* **HOW TO COMPLETE THIS TASK**
Write out, word for word, every line from the one containing "[14:48.26-14:48.52]" through the final line of the records.

* **DATA RECORDS**
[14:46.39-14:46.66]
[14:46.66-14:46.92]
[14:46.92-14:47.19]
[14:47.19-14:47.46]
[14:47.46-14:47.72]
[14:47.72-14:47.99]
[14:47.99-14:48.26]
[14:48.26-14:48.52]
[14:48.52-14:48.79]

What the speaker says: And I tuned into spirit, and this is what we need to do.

* **THE COMPLETED TASK**
[14:48.26-14:48.52]
[14:48.52-14:48.79]

What the speaker says: And I tuned into spirit, and this is what we need to do.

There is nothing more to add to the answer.